Apesar das pressões protecionistas dos EUA e da saída do Reino Unido do mercado único europeu, o comércio internacional está a recuperar. O primeiro trimestre de 2017 foi de aceleração.

O comércio internacional de bens está quase a atingir os níveis registados antes da crise. Praticamente 10 anos depois, e mesmo com as possíveis pressões protecionistas de alguns países, as principais economias voltam a fazer trocas de bens como faziam na década passada.
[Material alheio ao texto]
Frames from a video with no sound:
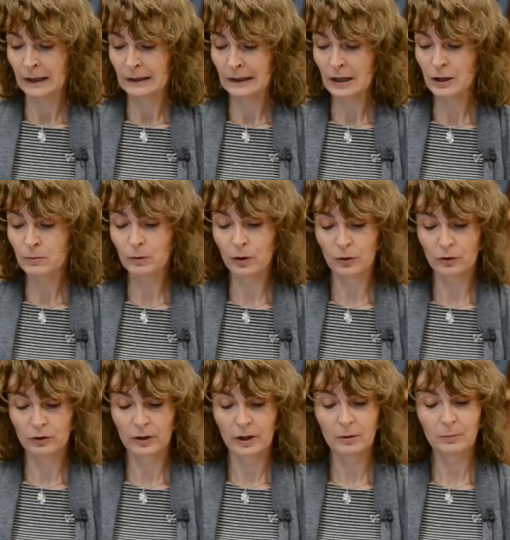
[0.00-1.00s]
Naszym
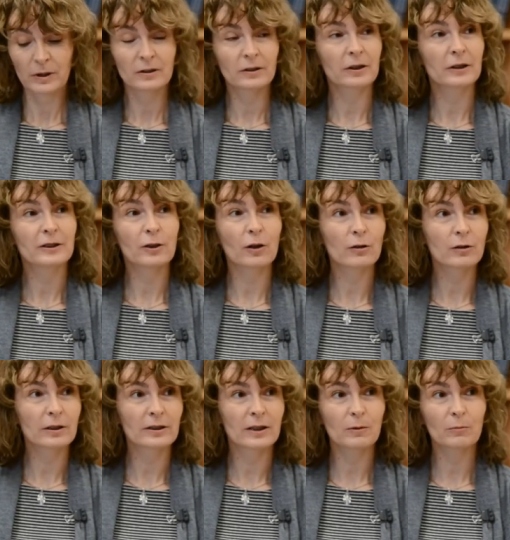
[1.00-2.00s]
gościem jest
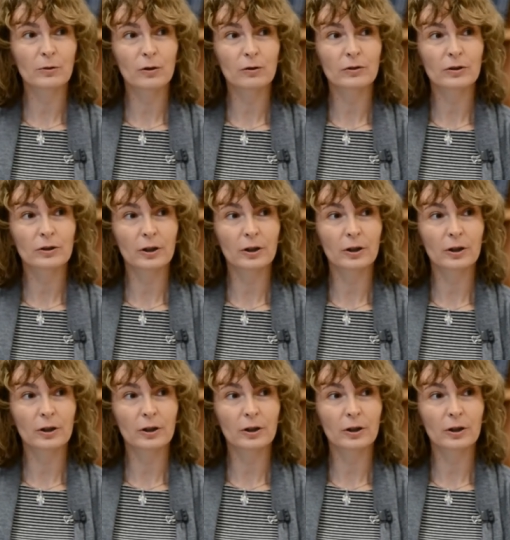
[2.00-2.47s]
historyk zajmujący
A conclusão está nas estatísticas sobre o comércio internacional de bens divulgadas esta segunda-feira, pela OCDE, onde a organização assinala uma aceleração no primeiro trimestre de 2017, depois de 2014, 2015 e 2016 terem sido anos de desaceleração.

A troca de bens entre os países do G20 reconquistou quase os seus níveis pré-crise, mas continua a estar cerca de 10% mais baixo que os picos alcançados entre 2011 e 2014“, explica a Organização para o Comércio e Desenvolvimento Económico. Este o quarto trimestre consecutivo de crescimento do comércio internacional de bens entre as 20 maiores economias mundiais. Além disso, este é o maior crescimento desde o segundo trimestre de 2011. As exportações aumentaram 3% e as importações 4%.
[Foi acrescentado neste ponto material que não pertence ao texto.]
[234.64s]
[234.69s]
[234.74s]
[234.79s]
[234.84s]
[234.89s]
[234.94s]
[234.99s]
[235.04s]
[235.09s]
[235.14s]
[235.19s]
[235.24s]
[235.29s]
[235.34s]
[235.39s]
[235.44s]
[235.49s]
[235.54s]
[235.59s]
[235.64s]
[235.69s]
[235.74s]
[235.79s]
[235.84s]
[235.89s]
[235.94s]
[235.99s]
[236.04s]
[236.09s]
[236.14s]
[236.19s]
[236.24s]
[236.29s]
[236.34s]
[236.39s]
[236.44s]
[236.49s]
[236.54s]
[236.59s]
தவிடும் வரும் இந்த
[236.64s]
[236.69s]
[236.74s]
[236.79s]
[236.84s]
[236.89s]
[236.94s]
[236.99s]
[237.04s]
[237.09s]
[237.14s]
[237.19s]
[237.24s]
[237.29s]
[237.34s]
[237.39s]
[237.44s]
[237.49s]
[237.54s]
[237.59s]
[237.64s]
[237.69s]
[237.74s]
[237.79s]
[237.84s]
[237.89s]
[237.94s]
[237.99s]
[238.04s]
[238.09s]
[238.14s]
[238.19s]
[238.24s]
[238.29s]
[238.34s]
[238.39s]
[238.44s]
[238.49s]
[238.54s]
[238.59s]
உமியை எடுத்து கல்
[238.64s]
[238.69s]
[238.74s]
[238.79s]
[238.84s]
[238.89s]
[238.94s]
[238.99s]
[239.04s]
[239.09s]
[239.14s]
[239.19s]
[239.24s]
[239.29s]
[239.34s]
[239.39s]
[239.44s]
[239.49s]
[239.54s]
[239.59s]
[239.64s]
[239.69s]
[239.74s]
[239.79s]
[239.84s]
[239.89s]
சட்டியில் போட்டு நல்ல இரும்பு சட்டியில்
Entre os países do G20, apenas França viu as suas exportações de bens diminuírem 2,4% no primeiro trimestre de 2017, altura em que o país esteve em stand by à porta de eleições presidenciais. As restantes grandes economias mundiais viram as suas exportações de bens crescer com a Austrália a registar o maior aumento (7,2%). Seguiu-se a Coreia do Sul (5,7%), o Reino Unido (3,3%), Canadá (2,9%), os Estados Unidos (2,7%) e o Japão (2,5%). Entre os países do G20 da Zona Euro esse crescimento foi mais tímido com a Alemanha a liderar com um aumento de 1,3%.

Do lado dos produtos que chegam aos países, o destaque vai para a China, país onde as importações de bens aumentaram 9,6%, levando o excedente comercial de bens chinês para o menor valor desde o segundo trimestre de 2014. Além da China, destacaram-se as importações para a Coreia do Sul (8,2%).

Nas economias emergentes, a economia brasileira — que esteve em recessão mas espera-se que recupere no primeiro trimestre de 2017 — exportou mais de 20% de bens face ao primeiro trimestre de 2016. Essa aceleração verificou-se também na Rússia (13%) e em menor escala na Indonésia. Da mesma forma, o Brasil registou um aumentou significativo de importações de bens (9,1%), assim como a Índia (6,5%).